Featured Golf News
Mad About Maui
Celebrated author James A. Michener once referred to those of us irresistibly drawn to flecks of land in distant seas as "nesomaniacs," i.e., "mad about islands." I must admit to being so afflicted. Never do I feel more at peace in the world than when my hair is caressed by the tradewinds found thereupon and my body buffeted by warm and salty waters.
Aerial View of Kapalua Resort
Of course, it is also true that when all the comforts of home are readily available, when you can drink the water, speak the language and are protected by the laws of the good old USA, that island experience is so much better. Thus, with all of the above-described attributes in its portfolio, I am mad about Maui.
Who isn't? Maui combines the best of all the Hawaiian Islands. It's green and lush like Kauai; entertaining and full of fun like Oahu; big, with open spaces and sweeping vistas like the Big Island; and has tradition and spirit like Molokai.
Yet it has its own distinct history and sense of place, too: the old whaling village of Lahaina - formerly the capital of Hawaii; the majesty of Mount Haleakala, from the summit of which scores of bicycle riders glide downhill everyday after watching the blazing sunrise; the charm and isolation of Hana. And, like all of Hawaii, the Pacific Ocean is front and center. Visitors find it all before them: surfing, swimming, whale watching, snorkeling.
Maui is also home to the PGA Tour's season-opening event each January, the Hyundai Tournament of Champions at Kapalua, and offers two of Hawaii's best golf destinations: Kapalua and Wailea.

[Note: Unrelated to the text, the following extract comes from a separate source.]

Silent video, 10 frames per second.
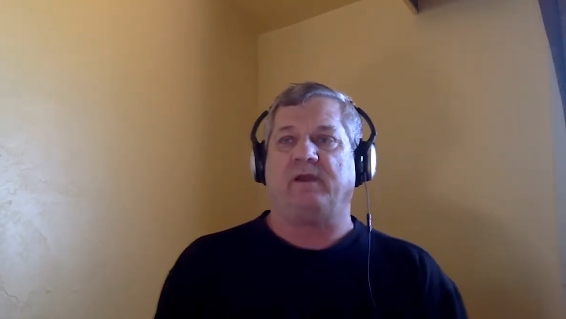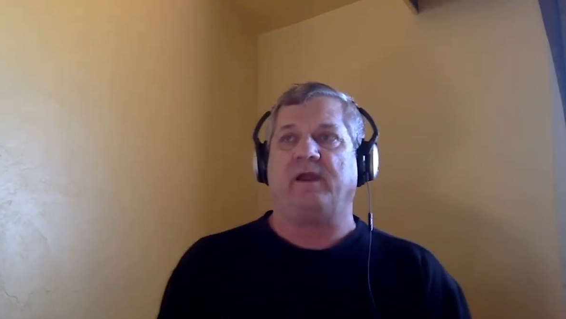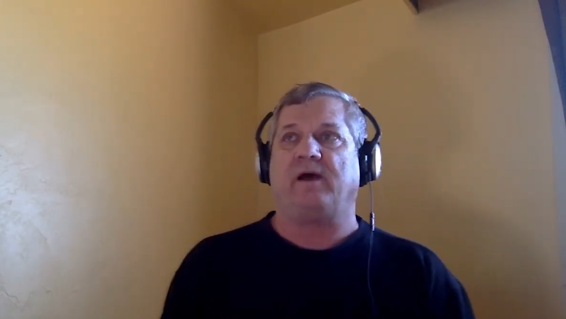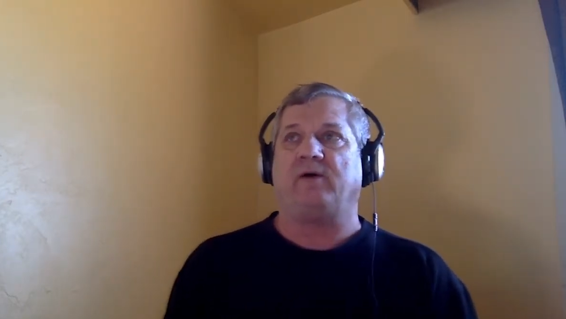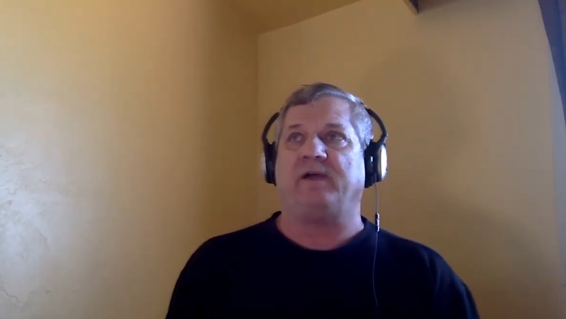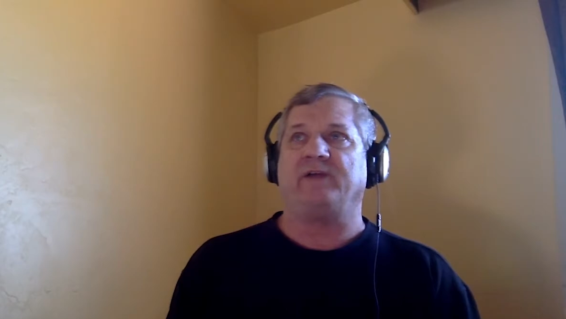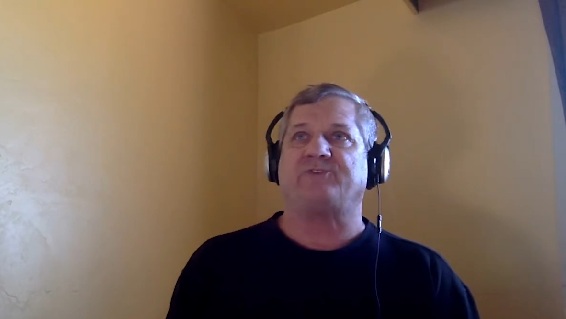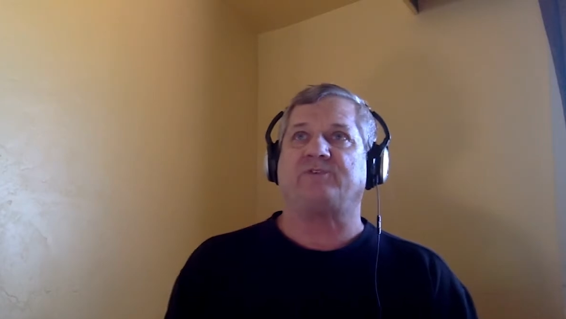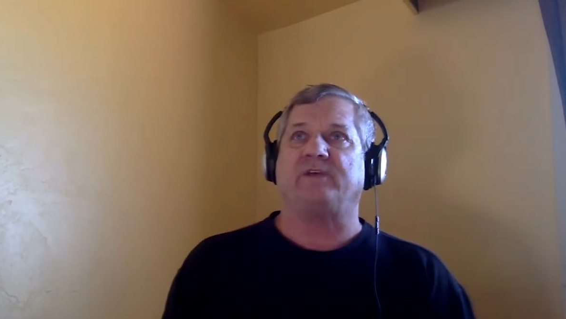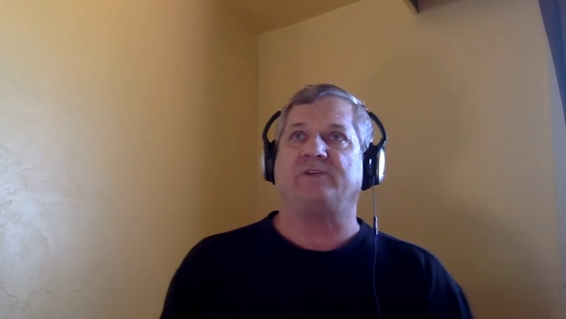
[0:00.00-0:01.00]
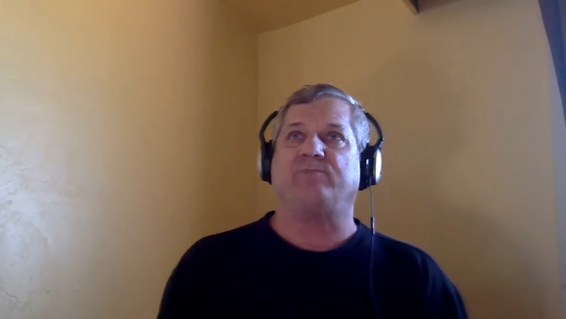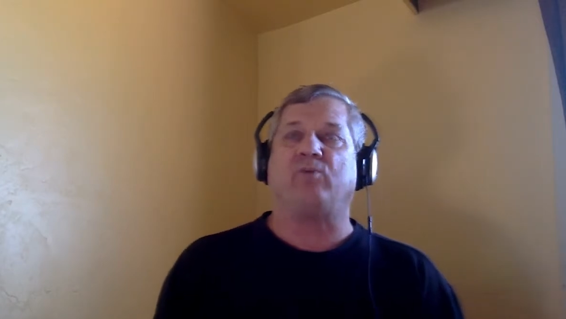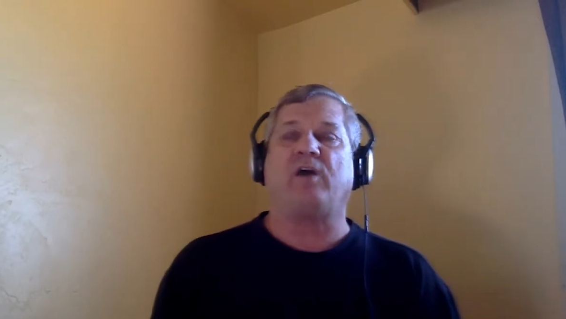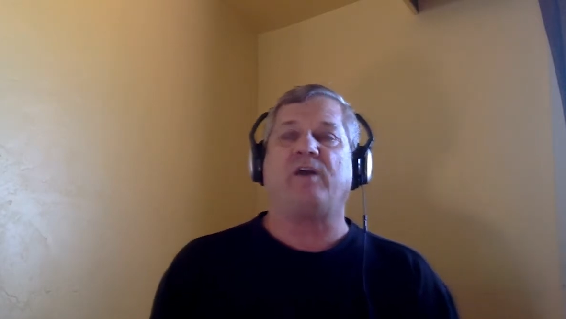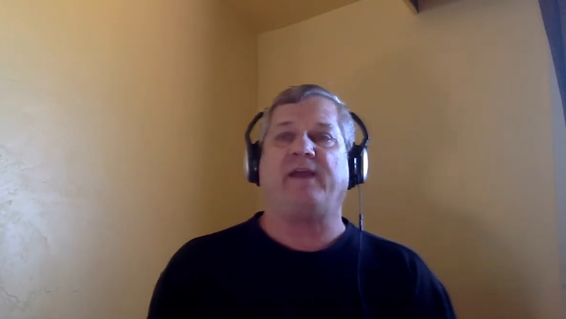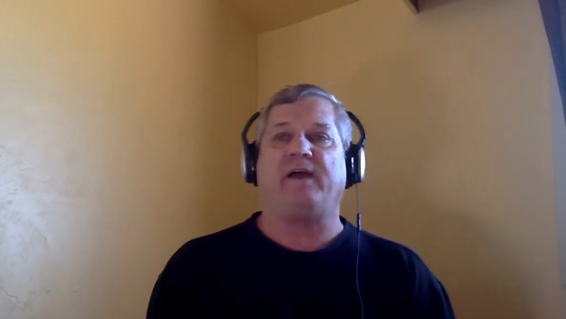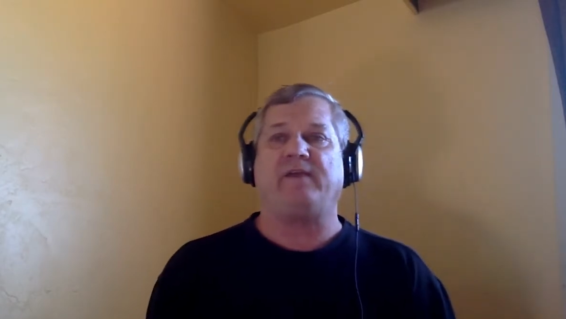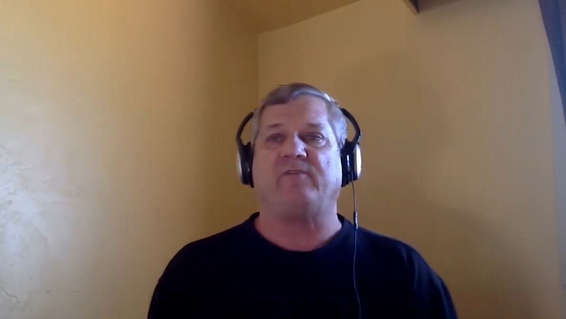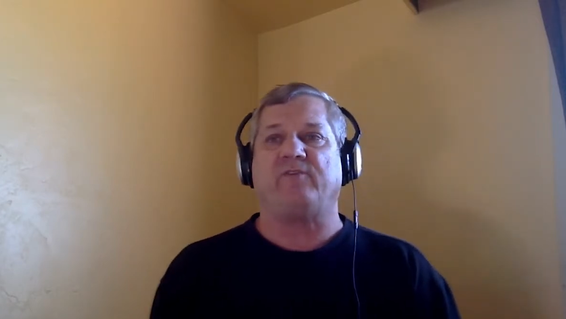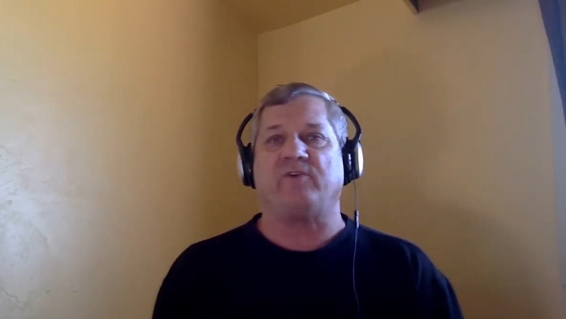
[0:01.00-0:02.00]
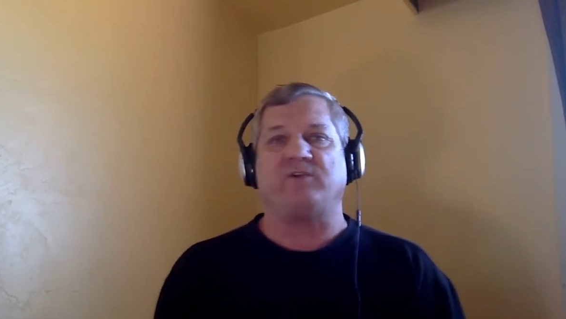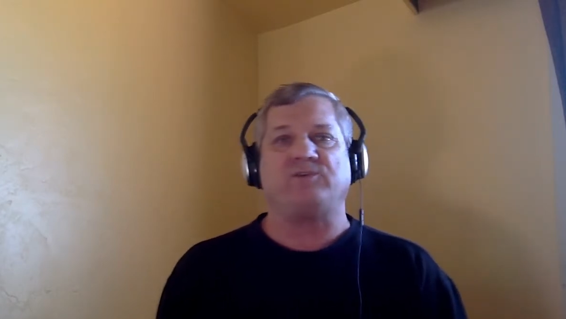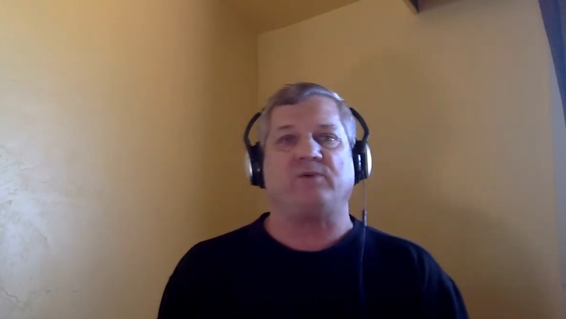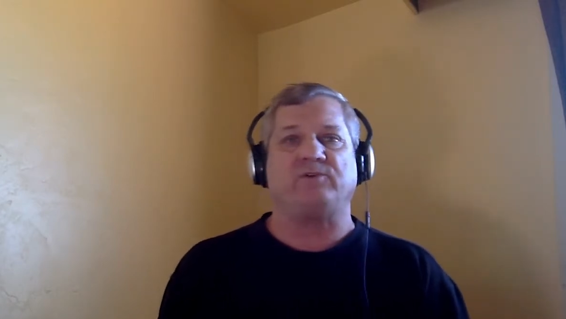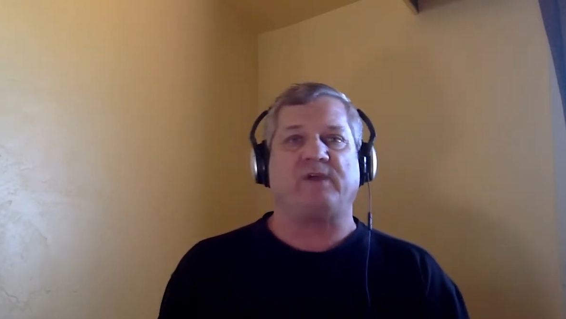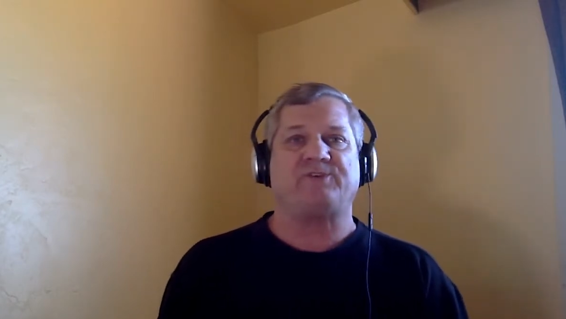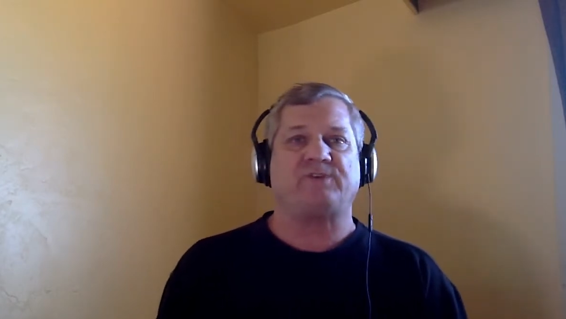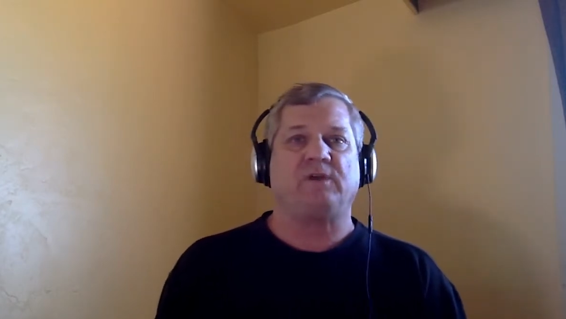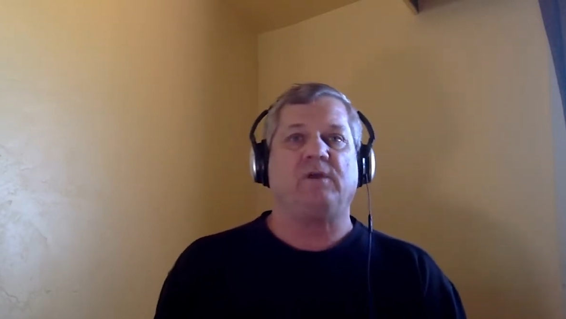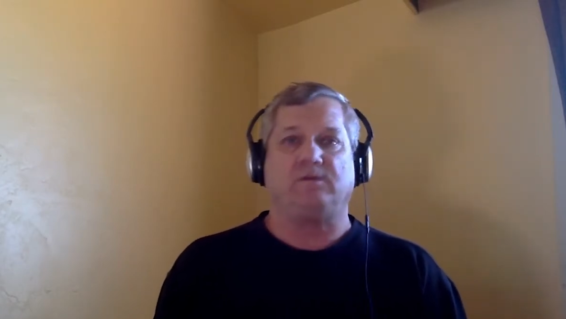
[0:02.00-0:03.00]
and now it's broadening out even further to address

Each of these resorts lures visitors with superb beaches, excellent dining, fun swimming pools and resort activities, and two of the top-ranked golf courses in Hawaii - Kapalua Plantation and Wailea Gold.
Kapalua Plantation, set amidst the 23,000-acres of Kapalua Resort (www.kapalua.com), is a big, hilly layout with broad ocean views from every hole. On a windy day - which is pretty much every day in Hawaii - golfers will understand what director of golf operations Mike Jones means when he says, "Hawaii's courses are defenseless without wind."
This is perhaps most evident come tournament time, when the world's best players tee it up at the Hyundai, featuring an elite field of previous year's PGA Tour winners. This past January, Jonathan Byrd flew home with the $1.12 million first prize. Asked after the first round what he thought it was going to take to win at Kapalua, Byrd replied, "I have no idea. It depends on the weather."
3rd Hole at Kapalua Bay Course
Architects Ben Crenshaw and Bill Coore did a masterful job designing the 7,411-yard/par-73 Plantation Course with the wind in mind. The fairways are wider than found on many Mainland courses and the green complexes larger. As it unfurls across former pineapple plantation fields in the foothills of the West Maui Mountains with broad views down to the coast and across the Pacific Ocean to the island of Lanai, golfers discover that most holes need to be played strategically, depending on conditions.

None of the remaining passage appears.